The harmonic conjugate of the function

Question

Let $u + iv$ be analytic, and $u(x, y) = \cosh{(x)}\cos{(y)}$. Find the harmonic conjugate function $v(x, y)$.

The harmonic conjugate function is given by

$ \begin{align} v(z) &= \int_{z_0}^z u_x dy + \int_{z_0}^z u_y dx \\ &= \int_{z_0}^z \sinh{(x)}\,\cos{(y)}\,dy - \int_{z_0}^z \cosh{(x)}\,\sin{(y)}\,dx\\ &= \int_{z_0}^z \sinh{(x)}\,\cos{(y)}\,dy - \int_{z_0}^z \cosh{(x)}\,\sin{(y)}\,dx \\ &= \sinh{(x)}\int_{z_0}^z \cos{(y)}\,dy - \sin{(y)}\int_{z_0}^z \cosh{(x)}\,dx \\ &= \sinh{(x)}\left(\sin{(z)} - \sin{(z_0)}\right) - \sin{(y)}\left(\sinh{(z)} - \sinh{(z_0)}\right) \end{align} $

To get it in correct form, we then take the imaginary part.

$v(x, y) = \Im{(v(z))}$.

Is my answer correct or not?

Answer 1

From the first Cauchy-Riemann condition we have:

$\frac{\partial v}{\partial y} = \frac{\partial u}{\partial x} = \sinh x \cos y$

$v(x,y) = \int \sinh x \cos y \mathrm{d}y = \sinh x \sin y + F(x)$

$\frac{\partial v}{\partial x} = \cosh x \sin y + F'(x)$

$-\frac{\partial u}{\partial y} = \cosh x \sin y.$

Since the second Cauchy-Riemann condition requires:

$\frac{\partial v}{\partial x} = - \frac{\partial u}{\partial y},$

we have:

$F'(x) = 0,$

$F(x) = constant.$

The required function is then:

$v(x,y) = \sinh x \sin y + C.$

Answer 2

I'm not sure whether I did this incorrectly or whether I'm just writing the correct answer in a very weird way. This is the most straight-forward definition of a harmonic function.

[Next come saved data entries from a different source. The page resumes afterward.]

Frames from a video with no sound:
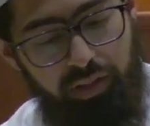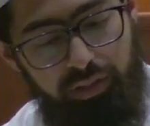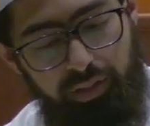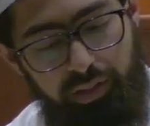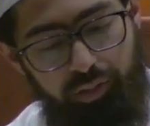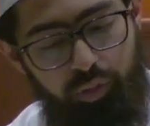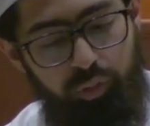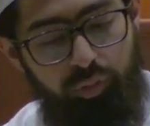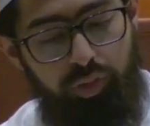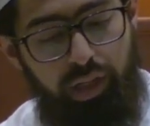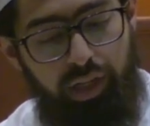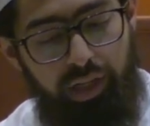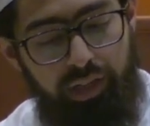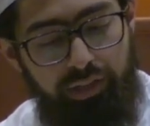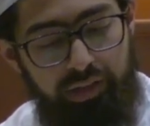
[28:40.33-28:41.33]
There are two more
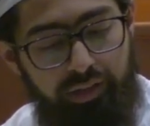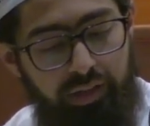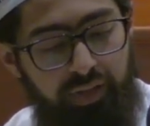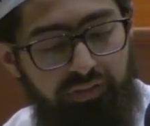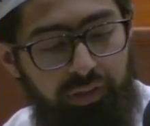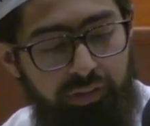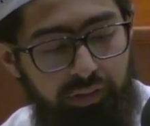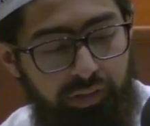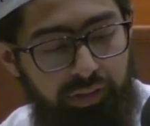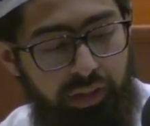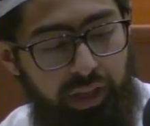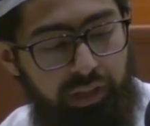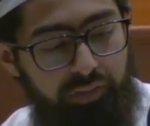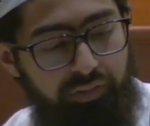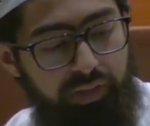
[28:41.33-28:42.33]
ahadith left until the
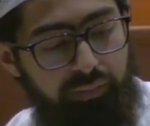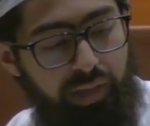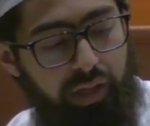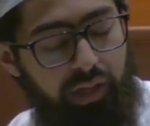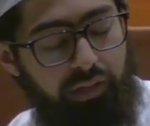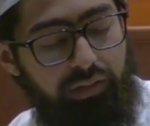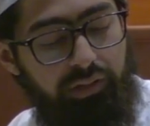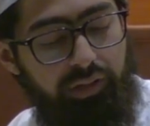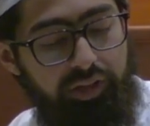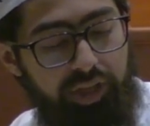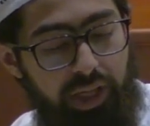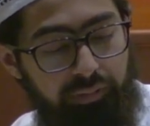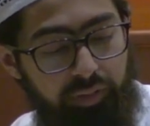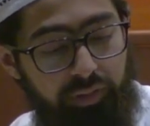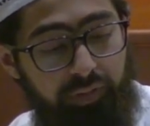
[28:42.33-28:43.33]
end of the
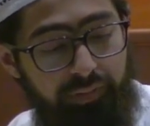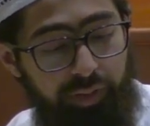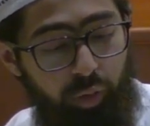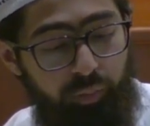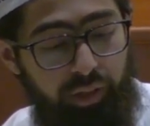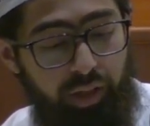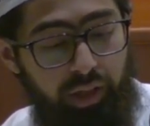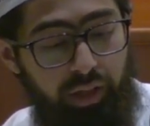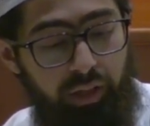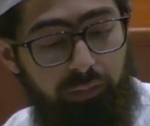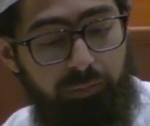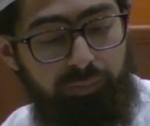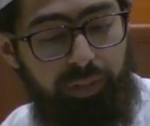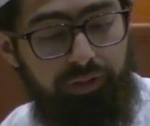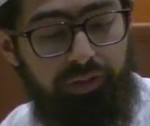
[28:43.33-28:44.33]
chapter of Tawbah,
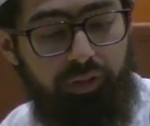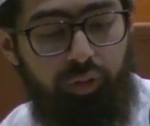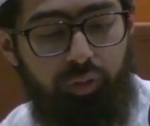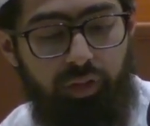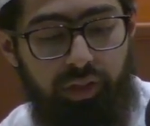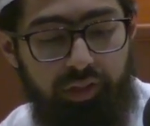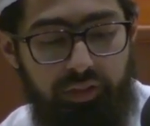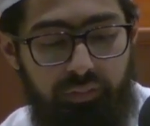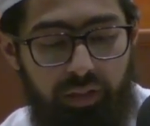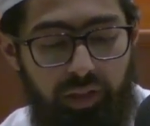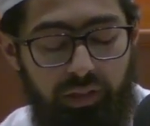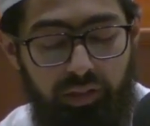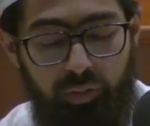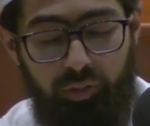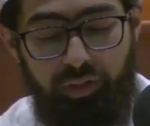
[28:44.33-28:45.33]
repenting to Allah
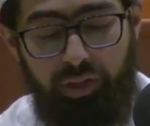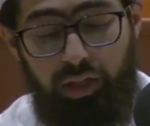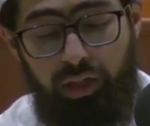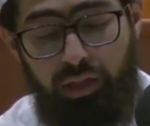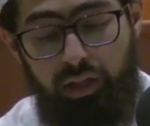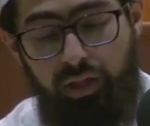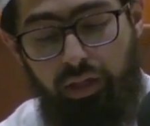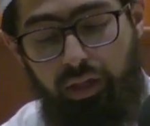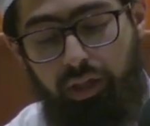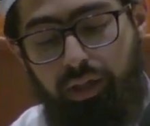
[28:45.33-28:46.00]
subhanahu wa ta'ala.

Definition. Given $u(x, y)$, the harmonic conjugate of $u$ is the function $v(x, y)$ such that $v_x = -u_y$ and $v_y = u_x$.

So we need a function so that $v_x = \sin{(y)}\cosh{(x)}$ and $v_y = \cos{(y)}\sinh{(x)}$. Integrating both sides gives $v(x, y) = \sin{(y)}\sinh{(x)} + C$.